=== Given records ===
◇ ◇ ◇
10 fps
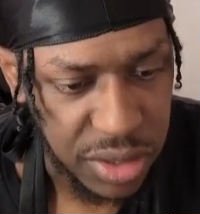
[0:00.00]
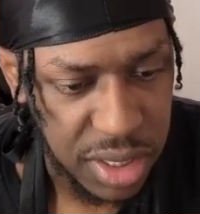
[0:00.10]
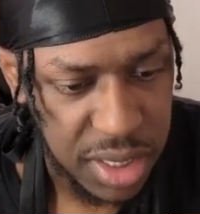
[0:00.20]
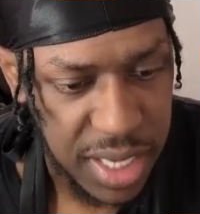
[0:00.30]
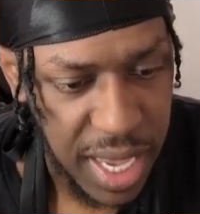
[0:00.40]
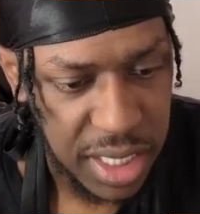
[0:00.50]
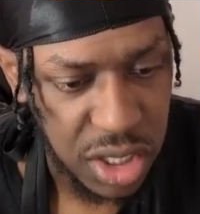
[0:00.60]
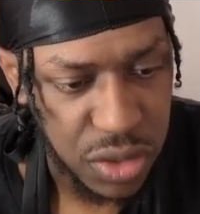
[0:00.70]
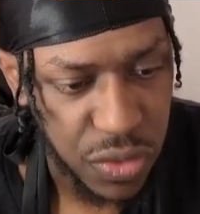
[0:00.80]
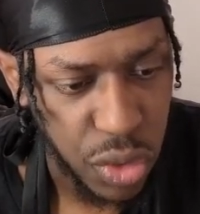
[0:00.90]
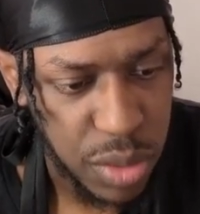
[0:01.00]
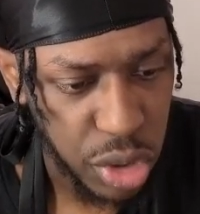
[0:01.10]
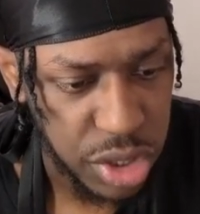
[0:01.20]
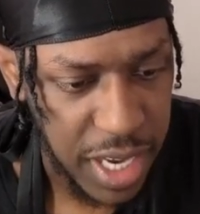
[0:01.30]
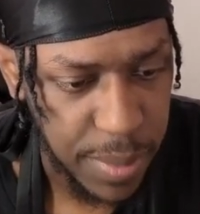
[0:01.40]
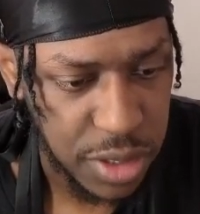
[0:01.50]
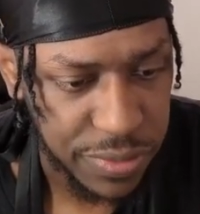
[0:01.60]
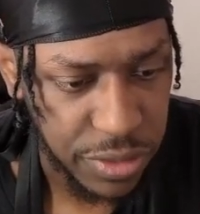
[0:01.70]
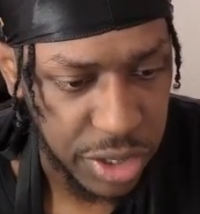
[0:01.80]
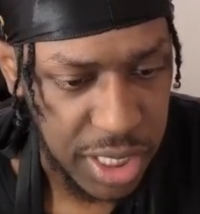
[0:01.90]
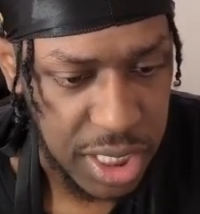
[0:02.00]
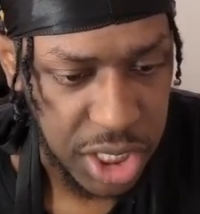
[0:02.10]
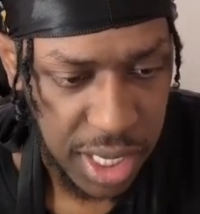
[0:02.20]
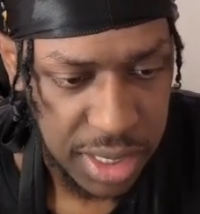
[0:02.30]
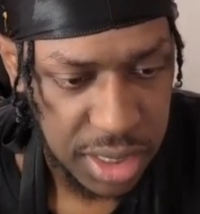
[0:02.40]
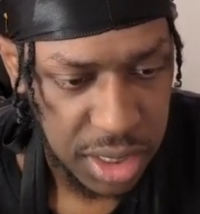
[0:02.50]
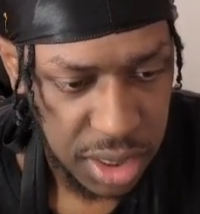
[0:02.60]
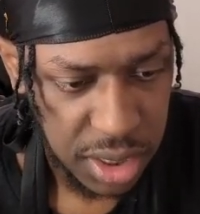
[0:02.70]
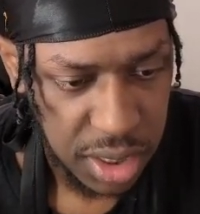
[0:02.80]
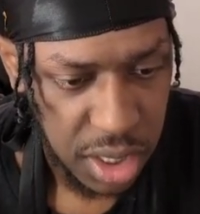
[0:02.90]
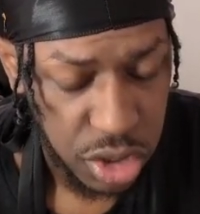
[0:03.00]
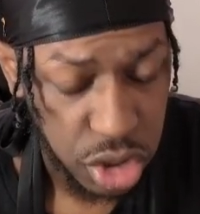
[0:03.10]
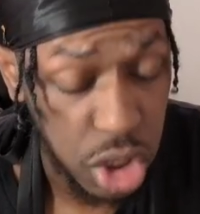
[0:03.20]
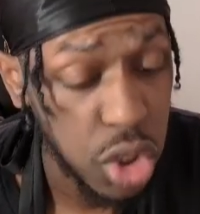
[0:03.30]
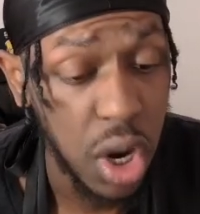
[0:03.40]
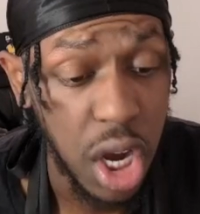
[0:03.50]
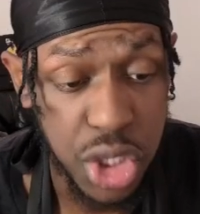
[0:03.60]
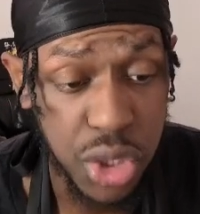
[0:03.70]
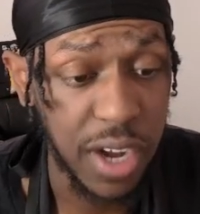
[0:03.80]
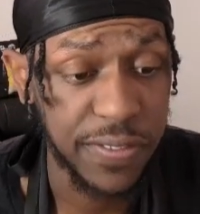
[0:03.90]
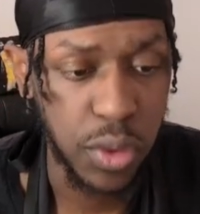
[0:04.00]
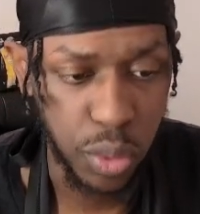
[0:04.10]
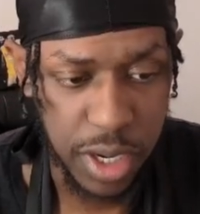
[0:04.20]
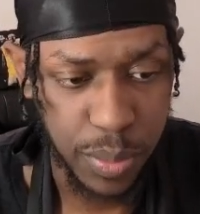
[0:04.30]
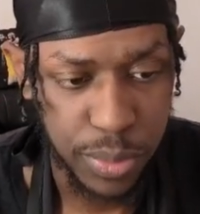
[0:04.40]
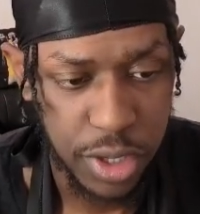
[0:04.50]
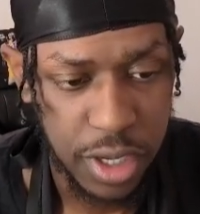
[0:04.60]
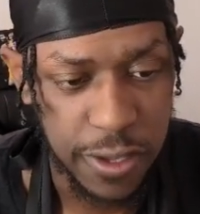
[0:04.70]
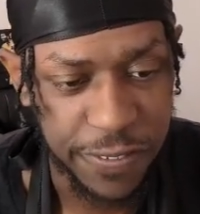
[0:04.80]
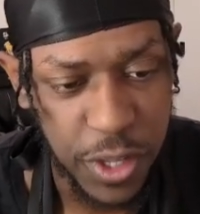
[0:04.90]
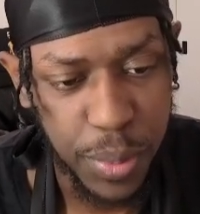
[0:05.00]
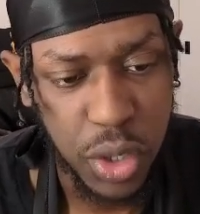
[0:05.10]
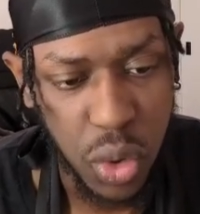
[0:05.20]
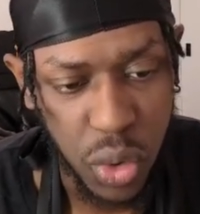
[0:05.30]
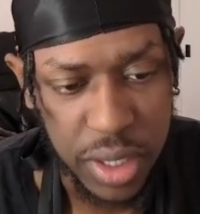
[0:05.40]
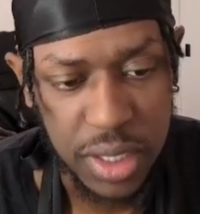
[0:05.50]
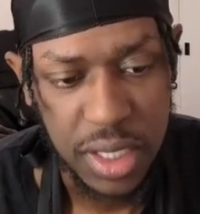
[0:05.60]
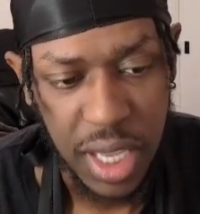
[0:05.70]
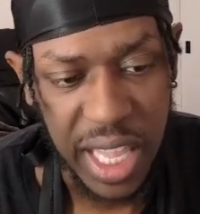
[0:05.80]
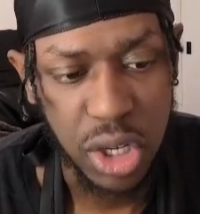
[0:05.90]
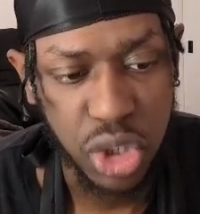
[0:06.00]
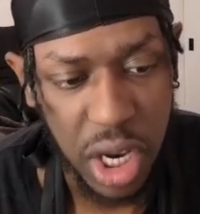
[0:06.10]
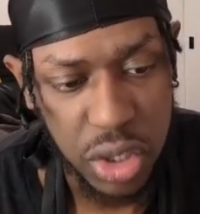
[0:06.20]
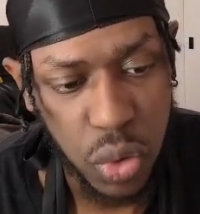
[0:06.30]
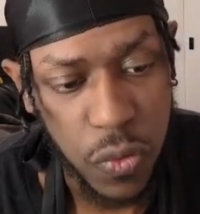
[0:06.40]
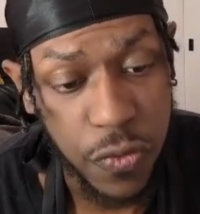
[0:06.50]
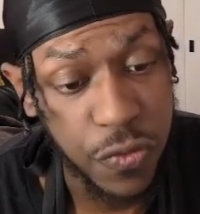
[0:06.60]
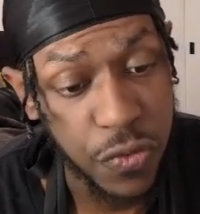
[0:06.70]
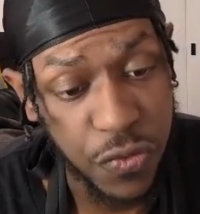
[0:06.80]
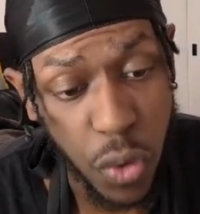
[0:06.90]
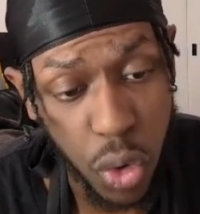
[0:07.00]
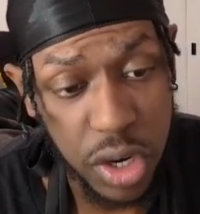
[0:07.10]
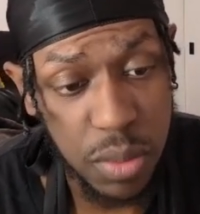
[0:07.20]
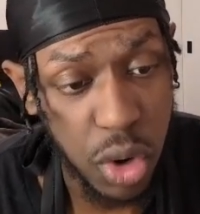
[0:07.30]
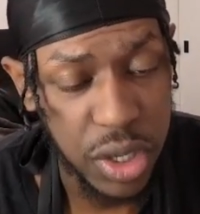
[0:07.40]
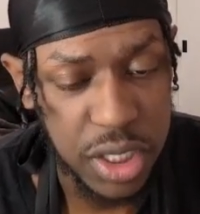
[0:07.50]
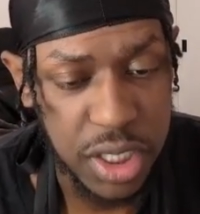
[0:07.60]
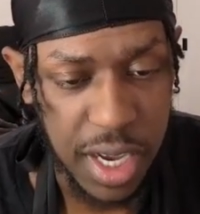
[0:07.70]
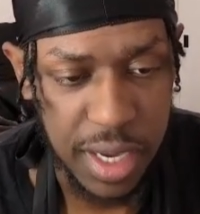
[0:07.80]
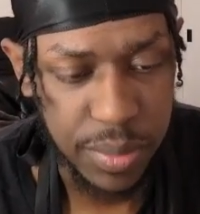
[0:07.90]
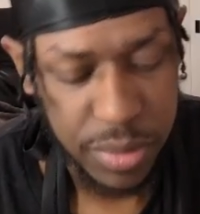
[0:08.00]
This attack does 40 more damage for each heads. So you do 100 off the rip. You flip a coin and you try to do 40 more each time.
◇ ◇ ◇
=== How to complete this task ===
If a record holds a picture, drop the picture and reproduce everything else exactly.

=== Result ===
10 fps
[0:00.00]
[0:00.10]
[0:00.20]
[0:00.30]
[0:00.40]
[0:00.50]
[0:00.60]
[0:00.70]
[0:00.80]
[0:00.90]
[0:01.00]
[0:01.10]
[0:01.20]
[0:01.30]
[0:01.40]
[0:01.50]
[0:01.60]
[0:01.70]
[0:01.80]
[0:01.90]
[0:02.00]
[0:02.10]
[0:02.20]
[0:02.30]
[0:02.40]
[0:02.50]
[0:02.60]
[0:02.70]
[0:02.80]
[0:02.90]
[0:03.00]
[0:03.10]
[0:03.20]
[0:03.30]
[0:03.40]
[0:03.50]
[0:03.60]
[0:03.70]
[0:03.80]
[0:03.90]
[0:04.00]
[0:04.10]
[0:04.20]
[0:04.30]
[0:04.40]
[0:04.50]
[0:04.60]
[0:04.70]
[0:04.80]
[0:04.90]
[0:05.00]
[0:05.10]
[0:05.20]
[0:05.30]
[0:05.40]
[0:05.50]
[0:05.60]
[0:05.70]
[0:05.80]
[0:05.90]
[0:06.00]
[0:06.10]
[0:06.20]
[0:06.30]
[0:06.40]
[0:06.50]
[0:06.60]
[0:06.70]
[0:06.80]
[0:06.90]
[0:07.00]
[0:07.10]
[0:07.20]
[0:07.30]
[0:07.40]
[0:07.50]
[0:07.60]
[0:07.70]
[0:07.80]
[0:07.90]
[0:08.00]
This attack does 40 more damage for each heads. So you do 100 off the rip. You flip a coin and you try to do 40 more each time.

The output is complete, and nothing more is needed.